WORKING DATA below:
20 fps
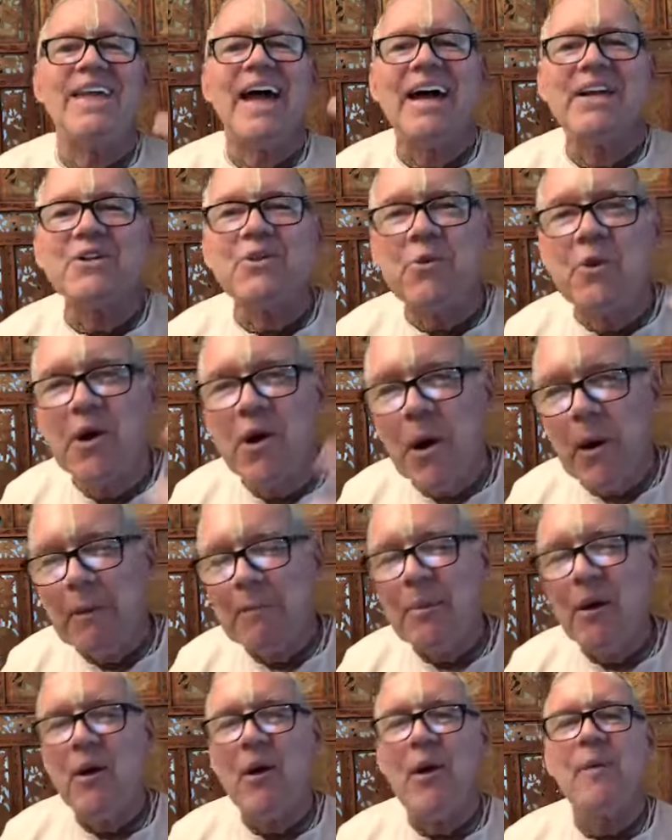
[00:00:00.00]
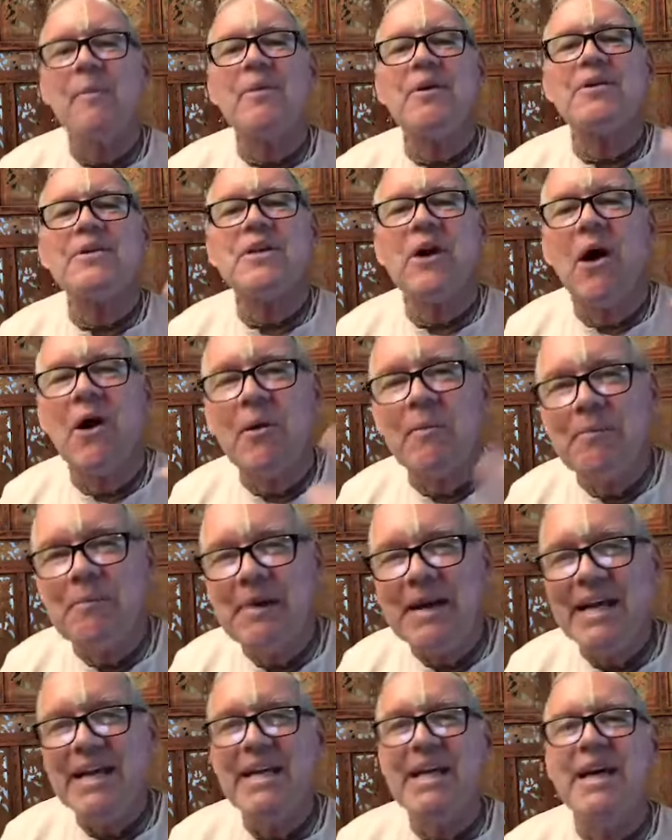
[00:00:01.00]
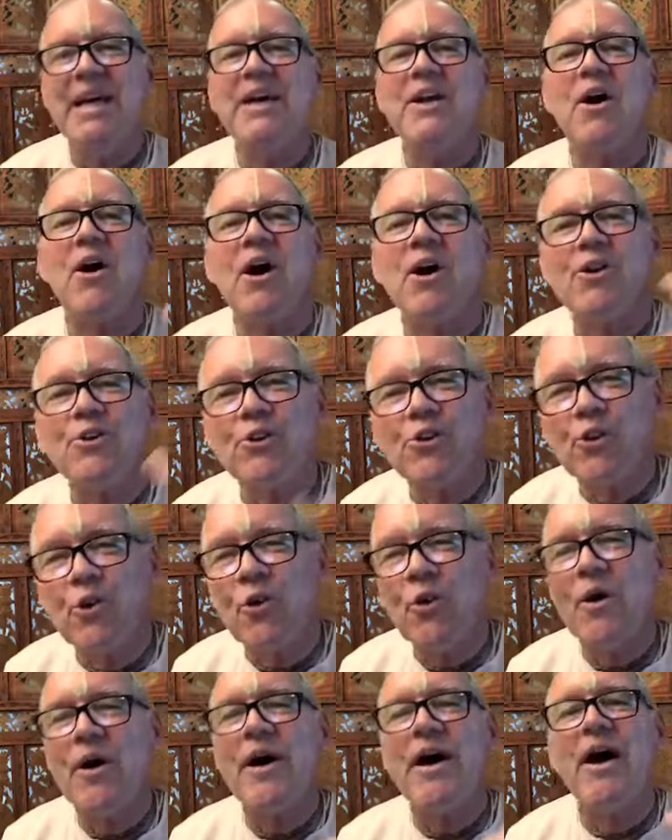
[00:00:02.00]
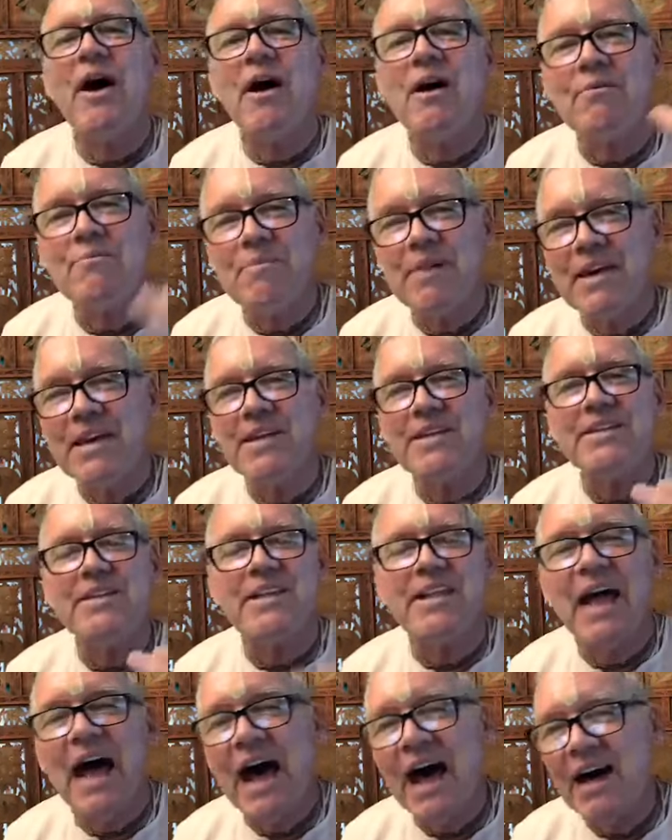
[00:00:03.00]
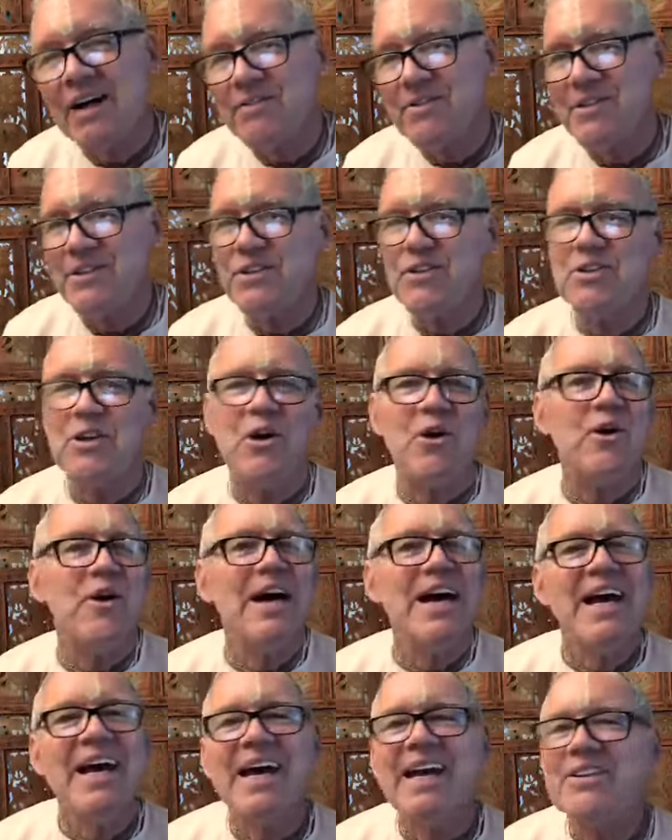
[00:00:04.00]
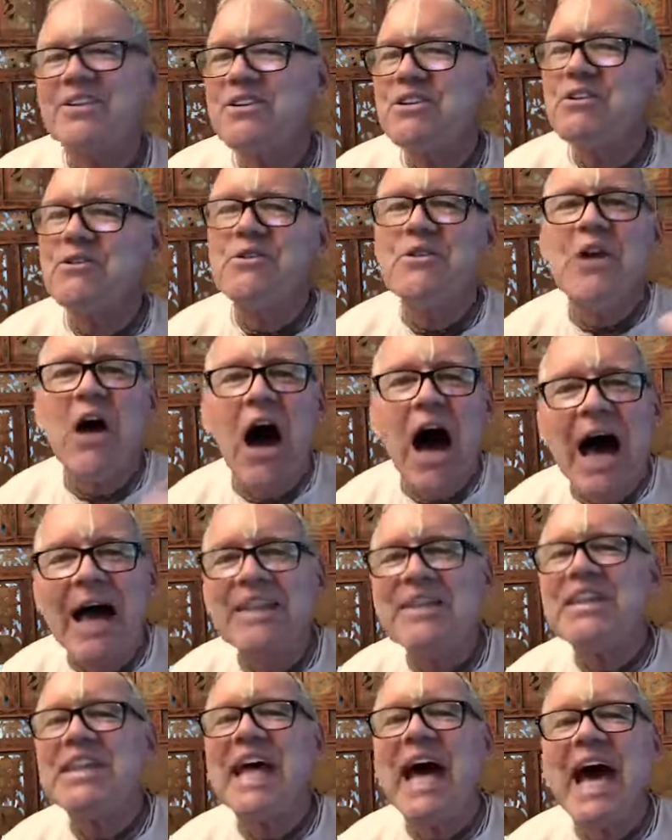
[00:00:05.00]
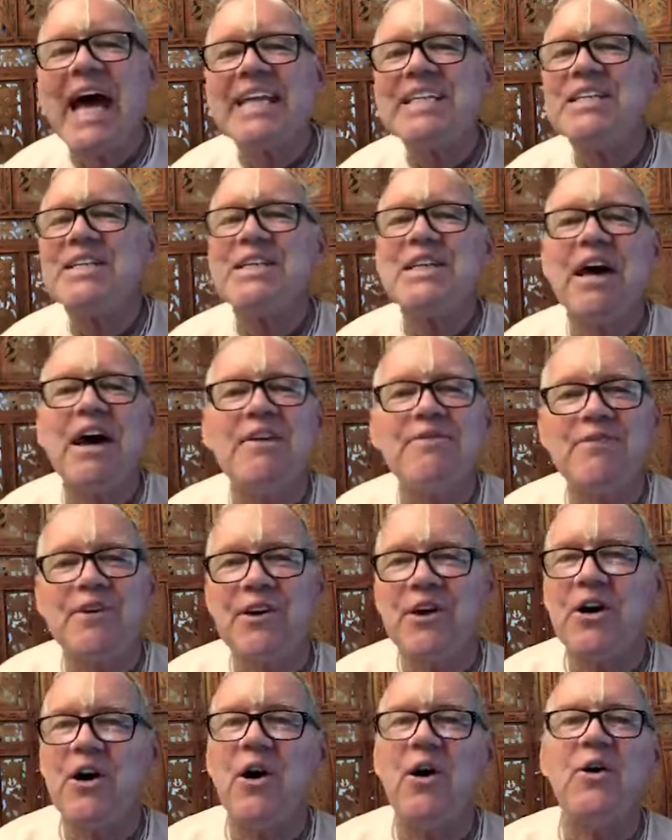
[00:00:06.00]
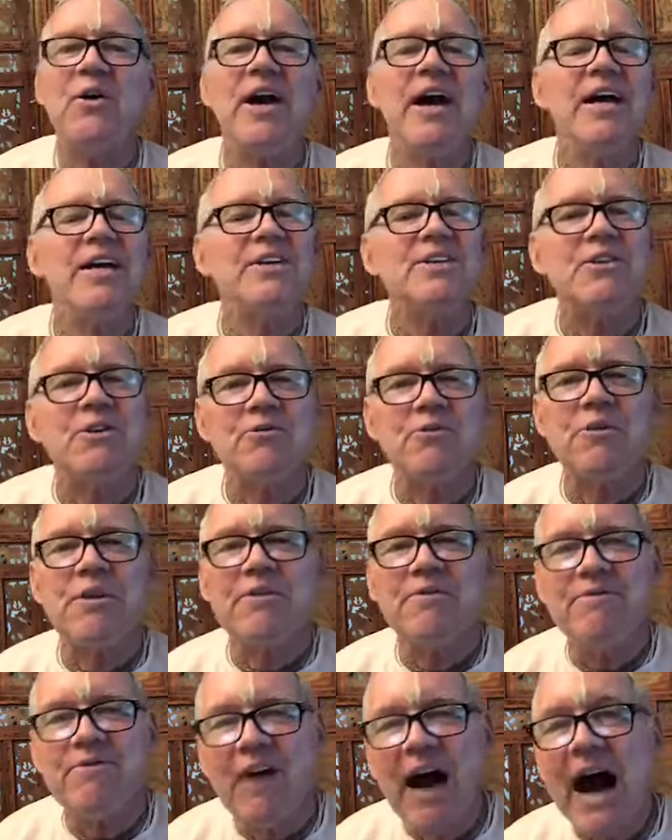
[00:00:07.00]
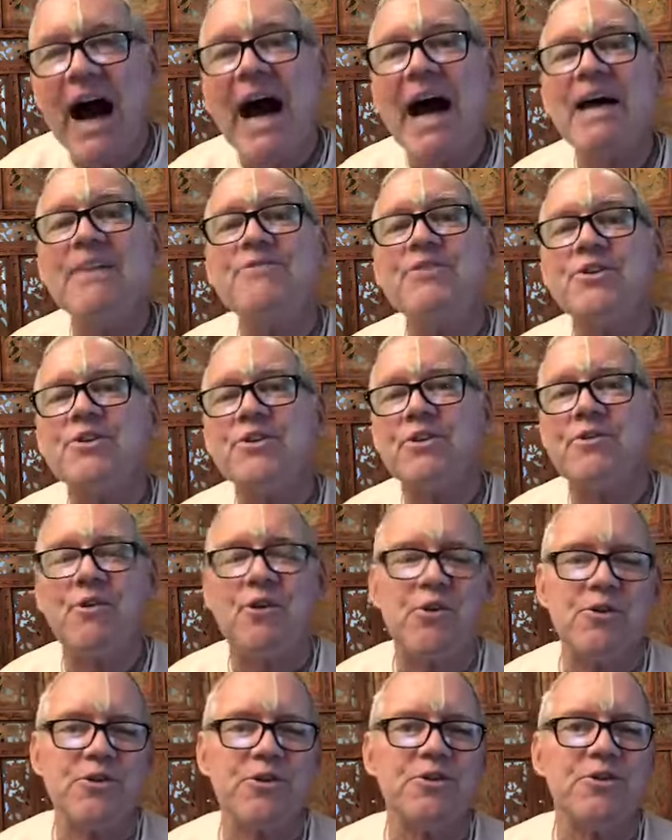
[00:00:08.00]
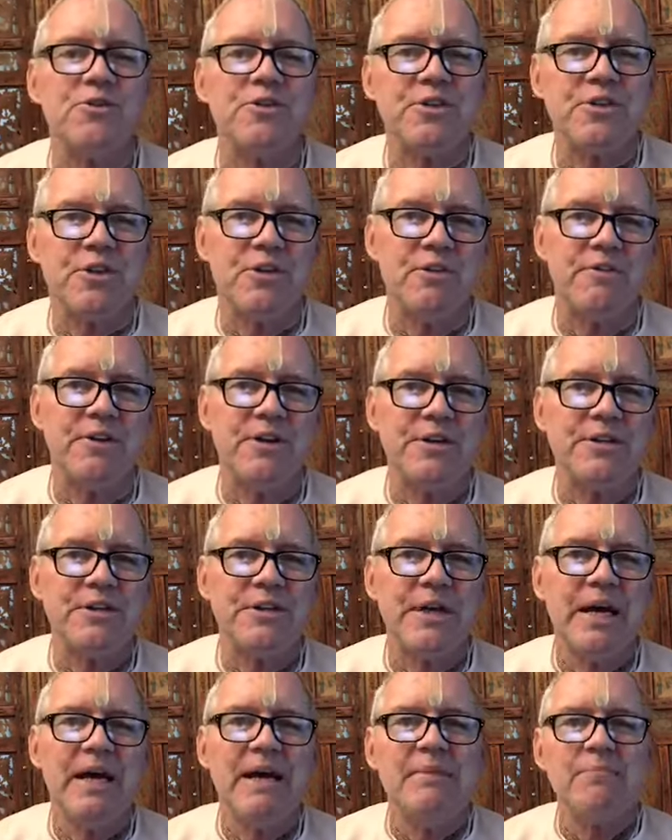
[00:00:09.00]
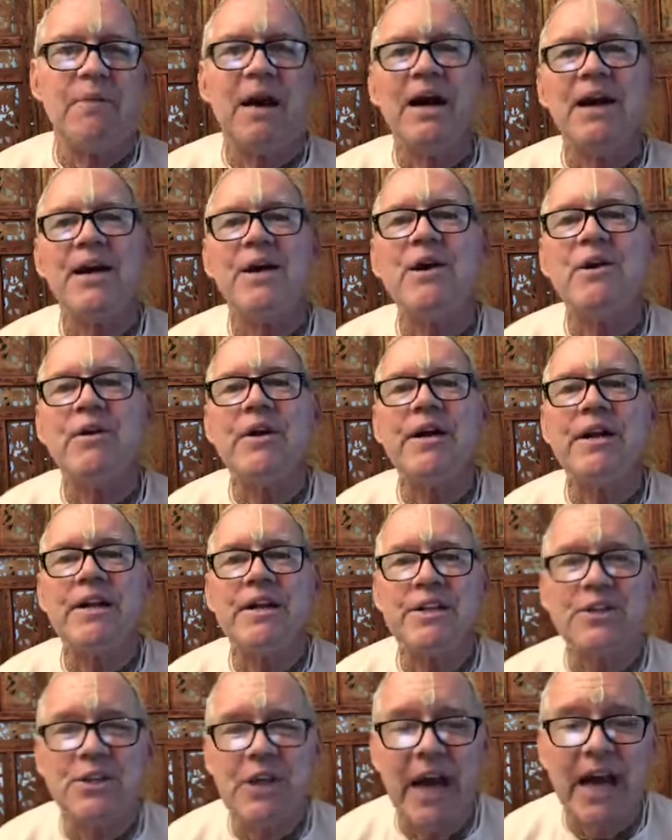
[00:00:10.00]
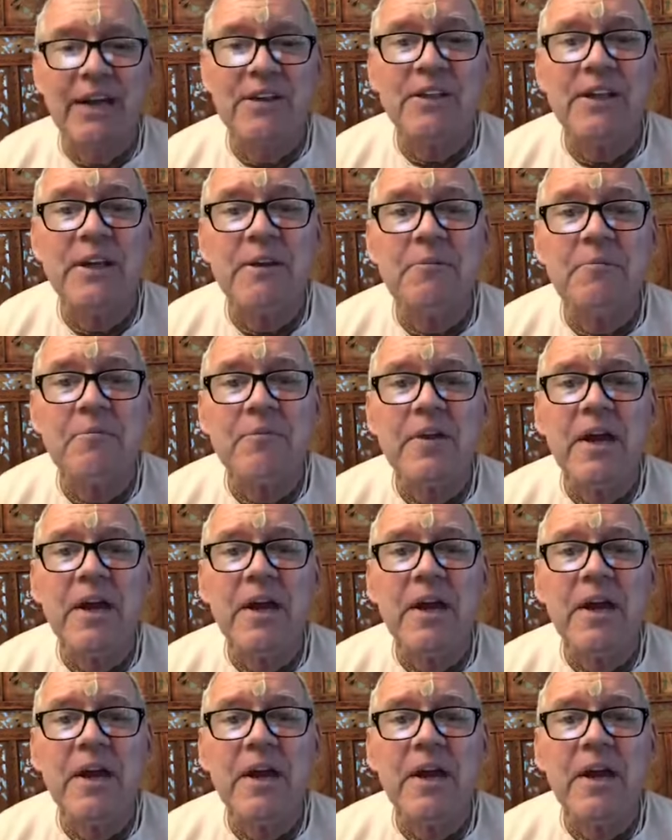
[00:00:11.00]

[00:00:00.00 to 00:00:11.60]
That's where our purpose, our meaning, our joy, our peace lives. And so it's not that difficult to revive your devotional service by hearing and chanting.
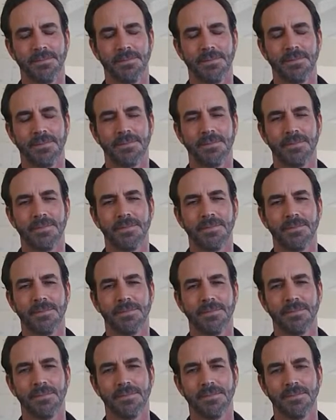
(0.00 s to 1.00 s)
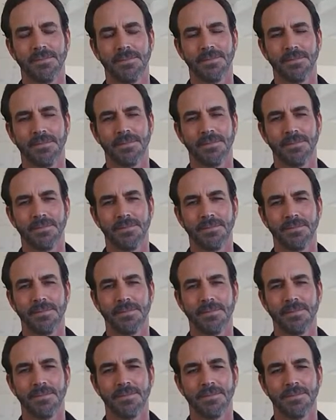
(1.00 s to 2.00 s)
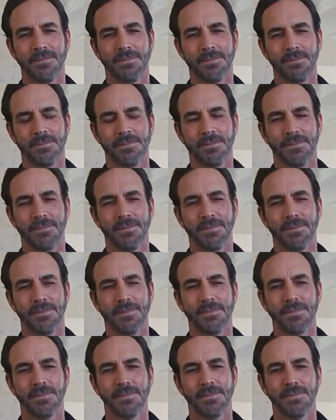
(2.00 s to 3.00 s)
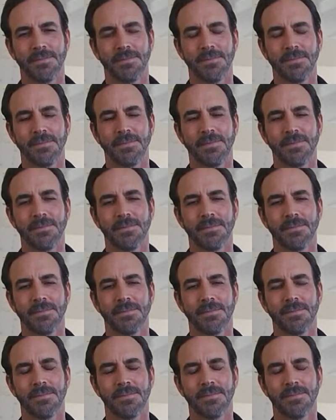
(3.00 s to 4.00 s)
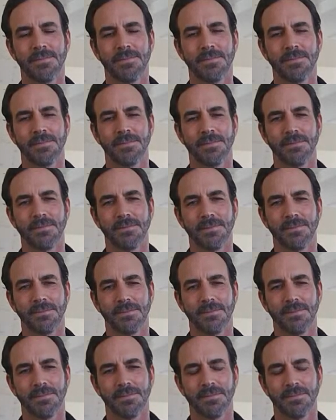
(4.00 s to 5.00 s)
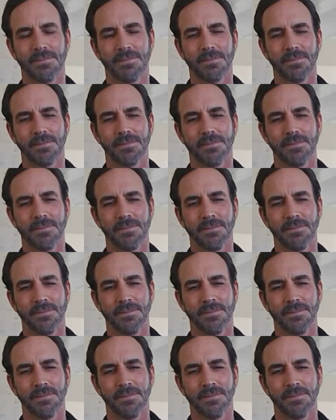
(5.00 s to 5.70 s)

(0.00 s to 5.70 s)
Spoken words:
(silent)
End of WORKING DATA.
EXERCISE OBJECTIVE → Please copy, exactly and only, the lines of the listing that run from the one holding "(1.00 s to 2.00 s)" through its last line, and exclude pictures.

TASK RESULT →
(1.00 s to 2.00 s)
(2.00 s to 3.00 s)
(3.00 s to 4.00 s)
(4.00 s to 5.00 s)
(5.00 s to 5.70 s)

(0.00 s to 5.70 s)
Spoken words:
(silent)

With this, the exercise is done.